The United States government’s Office of National Drug Control Policy is opposed to any change in policy. The agency released a statement strongly condemning the report’s decriminalization recommendation, “because illicit drug use is demonstrably harmful to public health. And decriminalization, not to mention legalization, causes the use of illegal drugs to become more prevalent.”
Longmire has warned that legalizing drugs like marijuana won’t necessarily end the cartels and violence in places like Mexico, due to the wide variety of criminal activities the various drug trafficking organizations are involved in. Eliminating the illegal drug trade into America would only take out a portion of their operations.

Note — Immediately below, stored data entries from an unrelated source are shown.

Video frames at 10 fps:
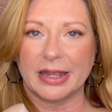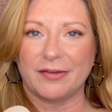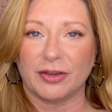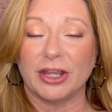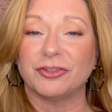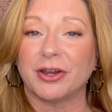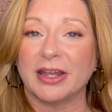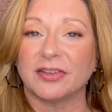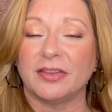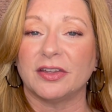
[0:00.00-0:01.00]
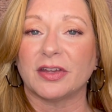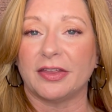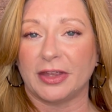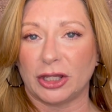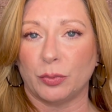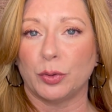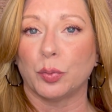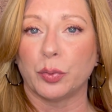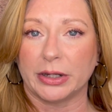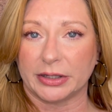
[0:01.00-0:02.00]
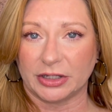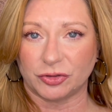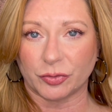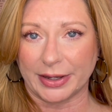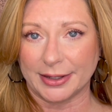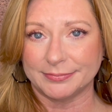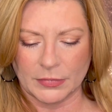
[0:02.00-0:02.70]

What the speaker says: If you can get your hands on this, I think you would really enjoy it.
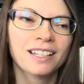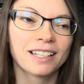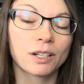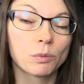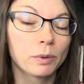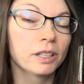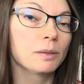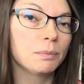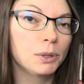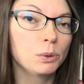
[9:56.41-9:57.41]
like a really
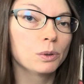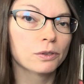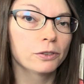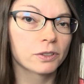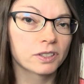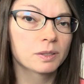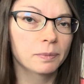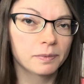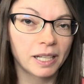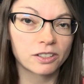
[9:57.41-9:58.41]
beautiful
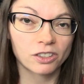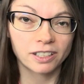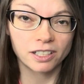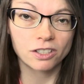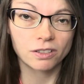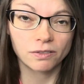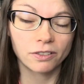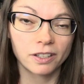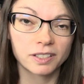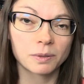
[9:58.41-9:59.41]
special edition
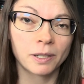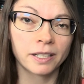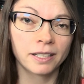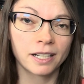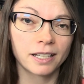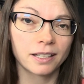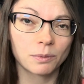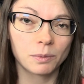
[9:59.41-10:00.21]
for this one that I think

A recent RAND Corporation report that examined the potential effects of legalizing marijuana in California estimated that only a small portion, 15 to 26 percent, of Mexican drug trafficking organization revenue was garnered from trafficking marijuana into the United States. Longmire says that “it might knock some of the smaller, less efficient players out of the game,” but “it’s definitely not going to end the drug war.”

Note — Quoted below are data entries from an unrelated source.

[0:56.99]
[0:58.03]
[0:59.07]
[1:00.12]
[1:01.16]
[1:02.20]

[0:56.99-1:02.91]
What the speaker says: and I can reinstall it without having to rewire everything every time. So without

There is also a question of repercussions that marijuana or drug decriminalization might have on the workplace. Courts in Oregon and Washington have sided with employers in recent lawsuits over marijuana use and its effect on the workplace. However, the issue is far from settled. “It would be particularly problematic for employers at a number of different levels,” according to Eugene Ferraro, CPP, PCI, CEO and president of Business Controls, a security and technology company headquartered in Denver.

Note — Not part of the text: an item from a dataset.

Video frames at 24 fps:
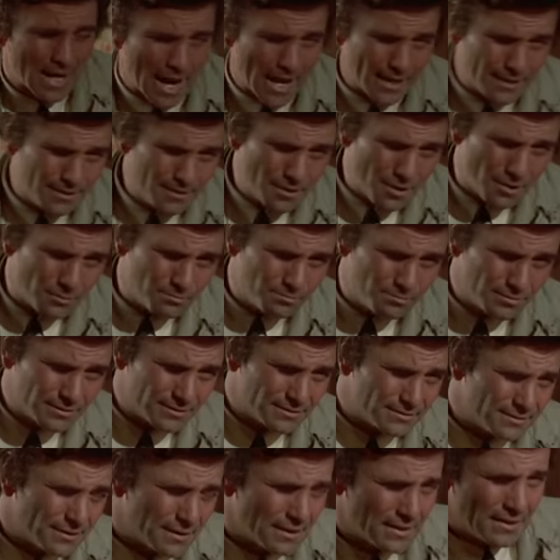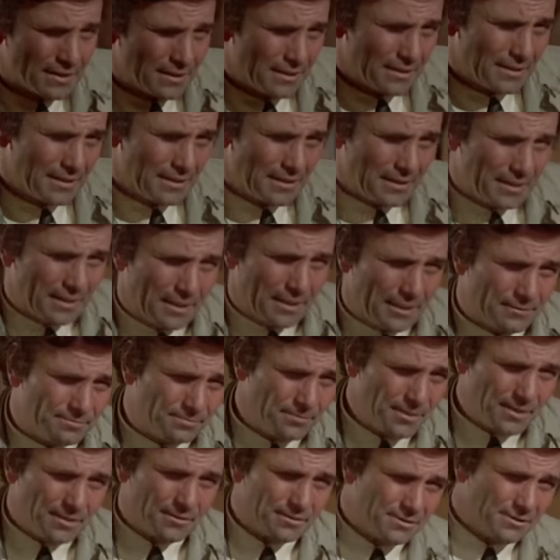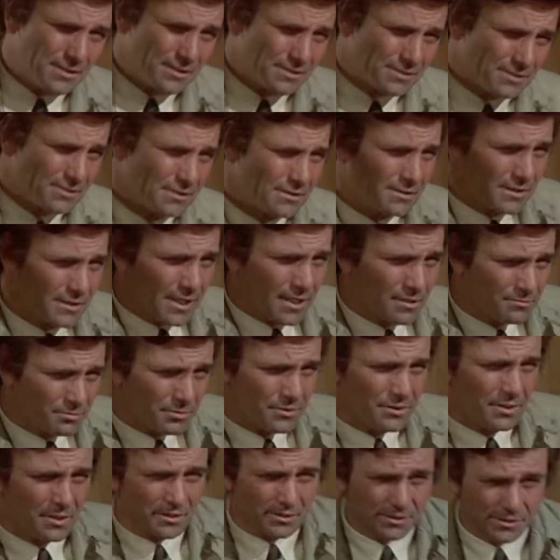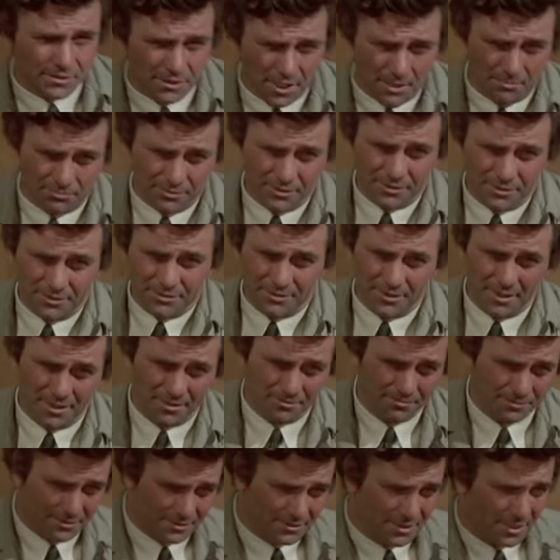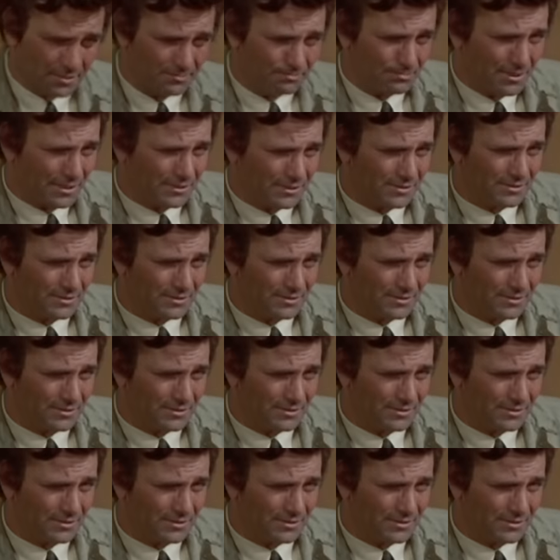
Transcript: I know, but if we could just stick with the assumption that it was done by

Ferraro, who has a background in human resources, says that most state laws would permit testing for marijuana even if the drug becomes legal, under “on the job impairment” and “just cause” or “reasonable suspicion” testing. However, Ferraro says that many states have requirements that employers must provide rehabilitation to individuals who test positive for drugs. If marijuana legalization leads to more employees using the drug, employers might be forced to rehabilitate more people, causing more inconvenience and higher costs. If marijuana were legalized, he says, it’s doubtful “that the states would suddenly go ‘oh yeah, we’ve got to go back and change all of our laws relative to drug testing,’” explains Ferraro.
Experts agree, however, that there is no single answer to the drug problem, emphasizes Longmire. “What people don’t understand is that it’s a global issue, and it’s extremely complex.”